Updated: May 04, 2016

Medication Summary

Many groups of medications are used for allergic rhinitis (AR), including antihistamines, corticosteroids, decongestants, saline, sodium cromolyn, and antileukotrienes. These can be further subdivided into intranasal and oral therapies. Intranasal administration has the advantage of directly affecting the site of action, and, in general, intranasal medications have fewer adverse effects and no systemic effects. The main advantage of oral therapy is ease of use. Some patients resist using intranasal medications.

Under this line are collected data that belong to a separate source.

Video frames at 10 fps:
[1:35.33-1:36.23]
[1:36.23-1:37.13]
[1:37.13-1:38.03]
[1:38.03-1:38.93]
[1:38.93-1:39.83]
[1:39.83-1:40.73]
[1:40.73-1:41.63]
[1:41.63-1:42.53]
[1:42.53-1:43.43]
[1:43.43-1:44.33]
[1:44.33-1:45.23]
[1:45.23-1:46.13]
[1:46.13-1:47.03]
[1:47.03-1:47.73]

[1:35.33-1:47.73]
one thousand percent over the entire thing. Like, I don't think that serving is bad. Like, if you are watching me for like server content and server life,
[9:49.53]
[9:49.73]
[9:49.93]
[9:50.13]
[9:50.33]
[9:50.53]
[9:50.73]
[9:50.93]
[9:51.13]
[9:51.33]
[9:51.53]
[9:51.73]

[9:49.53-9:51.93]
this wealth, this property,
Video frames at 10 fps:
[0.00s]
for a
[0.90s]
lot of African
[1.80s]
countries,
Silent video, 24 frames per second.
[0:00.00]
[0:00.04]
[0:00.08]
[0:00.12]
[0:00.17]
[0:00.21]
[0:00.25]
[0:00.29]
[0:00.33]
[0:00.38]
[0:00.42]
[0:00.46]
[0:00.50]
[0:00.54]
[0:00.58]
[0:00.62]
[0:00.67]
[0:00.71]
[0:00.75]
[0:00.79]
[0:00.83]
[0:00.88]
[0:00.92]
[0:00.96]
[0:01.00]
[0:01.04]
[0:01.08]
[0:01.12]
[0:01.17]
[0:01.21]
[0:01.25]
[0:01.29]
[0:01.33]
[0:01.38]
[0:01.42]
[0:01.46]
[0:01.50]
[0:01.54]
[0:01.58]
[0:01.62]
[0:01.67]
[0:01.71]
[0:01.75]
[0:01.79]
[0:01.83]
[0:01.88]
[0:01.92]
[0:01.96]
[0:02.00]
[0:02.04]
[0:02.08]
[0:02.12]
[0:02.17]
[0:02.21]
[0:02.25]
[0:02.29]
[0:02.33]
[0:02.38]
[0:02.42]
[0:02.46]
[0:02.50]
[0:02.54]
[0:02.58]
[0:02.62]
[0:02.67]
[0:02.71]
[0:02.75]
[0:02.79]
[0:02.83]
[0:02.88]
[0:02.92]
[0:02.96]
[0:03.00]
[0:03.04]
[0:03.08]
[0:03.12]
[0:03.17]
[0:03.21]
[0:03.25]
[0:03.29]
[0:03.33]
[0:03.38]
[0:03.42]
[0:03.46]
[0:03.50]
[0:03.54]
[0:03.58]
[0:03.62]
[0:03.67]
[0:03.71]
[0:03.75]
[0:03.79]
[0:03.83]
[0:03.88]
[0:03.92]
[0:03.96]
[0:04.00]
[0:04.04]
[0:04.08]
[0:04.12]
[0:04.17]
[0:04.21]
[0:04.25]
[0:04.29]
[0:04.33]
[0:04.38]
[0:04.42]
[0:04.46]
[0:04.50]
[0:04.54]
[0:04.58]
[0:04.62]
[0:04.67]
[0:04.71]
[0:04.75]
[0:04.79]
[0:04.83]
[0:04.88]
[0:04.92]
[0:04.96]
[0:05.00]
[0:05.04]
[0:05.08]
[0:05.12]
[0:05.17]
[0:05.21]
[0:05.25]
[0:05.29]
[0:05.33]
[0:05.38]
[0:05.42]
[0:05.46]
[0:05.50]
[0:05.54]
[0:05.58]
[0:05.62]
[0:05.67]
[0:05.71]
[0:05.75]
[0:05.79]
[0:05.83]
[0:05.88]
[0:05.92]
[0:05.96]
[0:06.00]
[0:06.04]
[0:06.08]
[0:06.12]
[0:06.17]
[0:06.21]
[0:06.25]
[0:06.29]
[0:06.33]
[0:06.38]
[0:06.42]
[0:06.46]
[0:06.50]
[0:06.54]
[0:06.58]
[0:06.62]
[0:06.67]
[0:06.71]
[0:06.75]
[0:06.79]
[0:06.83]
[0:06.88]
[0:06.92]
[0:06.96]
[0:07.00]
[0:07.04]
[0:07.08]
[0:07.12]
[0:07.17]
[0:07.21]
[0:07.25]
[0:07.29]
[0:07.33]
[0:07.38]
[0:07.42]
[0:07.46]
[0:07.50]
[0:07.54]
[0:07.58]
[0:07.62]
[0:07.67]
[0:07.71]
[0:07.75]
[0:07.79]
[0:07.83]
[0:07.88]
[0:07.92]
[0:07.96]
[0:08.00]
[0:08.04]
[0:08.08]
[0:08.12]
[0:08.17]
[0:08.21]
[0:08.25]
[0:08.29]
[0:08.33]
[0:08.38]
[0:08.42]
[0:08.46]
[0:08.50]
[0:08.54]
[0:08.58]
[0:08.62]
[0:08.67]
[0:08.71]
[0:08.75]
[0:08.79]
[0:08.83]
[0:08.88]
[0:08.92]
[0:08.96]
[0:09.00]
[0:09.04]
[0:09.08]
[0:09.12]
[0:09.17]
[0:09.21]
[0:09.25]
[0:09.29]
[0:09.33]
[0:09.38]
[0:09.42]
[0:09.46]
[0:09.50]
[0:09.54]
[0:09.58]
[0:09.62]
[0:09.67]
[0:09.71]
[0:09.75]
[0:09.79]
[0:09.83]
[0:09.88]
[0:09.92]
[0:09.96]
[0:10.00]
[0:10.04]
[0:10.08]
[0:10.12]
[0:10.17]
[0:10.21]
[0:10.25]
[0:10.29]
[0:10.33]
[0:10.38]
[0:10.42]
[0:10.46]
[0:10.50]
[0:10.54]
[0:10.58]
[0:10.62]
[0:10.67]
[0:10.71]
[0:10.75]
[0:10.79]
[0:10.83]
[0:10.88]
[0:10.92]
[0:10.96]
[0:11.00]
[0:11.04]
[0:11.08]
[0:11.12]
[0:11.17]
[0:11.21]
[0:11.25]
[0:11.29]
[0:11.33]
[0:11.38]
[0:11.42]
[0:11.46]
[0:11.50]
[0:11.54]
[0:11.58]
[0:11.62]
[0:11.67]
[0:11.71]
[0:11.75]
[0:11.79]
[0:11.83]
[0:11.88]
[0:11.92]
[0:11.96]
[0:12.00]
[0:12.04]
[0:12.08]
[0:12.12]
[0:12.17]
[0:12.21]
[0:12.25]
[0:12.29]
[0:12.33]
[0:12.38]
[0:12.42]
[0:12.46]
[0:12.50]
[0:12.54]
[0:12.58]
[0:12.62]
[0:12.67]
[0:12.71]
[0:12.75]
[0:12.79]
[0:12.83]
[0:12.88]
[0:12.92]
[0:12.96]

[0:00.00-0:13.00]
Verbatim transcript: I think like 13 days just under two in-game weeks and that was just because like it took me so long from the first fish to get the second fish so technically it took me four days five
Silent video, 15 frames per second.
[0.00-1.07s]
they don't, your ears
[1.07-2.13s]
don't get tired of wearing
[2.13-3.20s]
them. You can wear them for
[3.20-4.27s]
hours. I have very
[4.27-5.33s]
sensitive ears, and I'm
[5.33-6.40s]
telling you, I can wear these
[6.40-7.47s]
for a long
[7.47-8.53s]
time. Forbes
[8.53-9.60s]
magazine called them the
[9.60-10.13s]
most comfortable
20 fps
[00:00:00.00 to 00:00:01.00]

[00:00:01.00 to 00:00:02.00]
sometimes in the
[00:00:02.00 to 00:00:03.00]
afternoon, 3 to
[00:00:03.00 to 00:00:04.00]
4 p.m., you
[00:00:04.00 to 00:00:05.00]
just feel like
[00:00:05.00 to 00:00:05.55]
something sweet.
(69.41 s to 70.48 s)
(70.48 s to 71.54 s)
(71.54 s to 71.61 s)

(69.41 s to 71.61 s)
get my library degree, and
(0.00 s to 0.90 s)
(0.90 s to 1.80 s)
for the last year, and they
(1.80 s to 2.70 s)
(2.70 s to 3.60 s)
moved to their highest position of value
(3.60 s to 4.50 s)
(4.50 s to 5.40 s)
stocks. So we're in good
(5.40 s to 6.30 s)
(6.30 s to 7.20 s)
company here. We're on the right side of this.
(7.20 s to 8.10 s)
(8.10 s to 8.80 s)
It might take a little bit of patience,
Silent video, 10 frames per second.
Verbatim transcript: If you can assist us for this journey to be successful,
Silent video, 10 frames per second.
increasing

Allergen-specific immunotherapy is an alternative form of therapy that has several advantages. Most importantly, it is the only form of therapy that can cure allergy symptoms. Allergen-specific immunotherapy must be customized to the patient's individual allergies and involves weekly injections of increasing concentrations of an allergen until the maintenance dose is reached and a monthly injection of the maintenance dose for several years. The process usually does not produce clinical results in the first 6 months but results are seen afterwards. The recommended course is usually 4-5 years. Allergen-specific immunotherapy has been demonstrated to be more cost effective and improves the patient's quality of life more efficiently than standard allergy medications.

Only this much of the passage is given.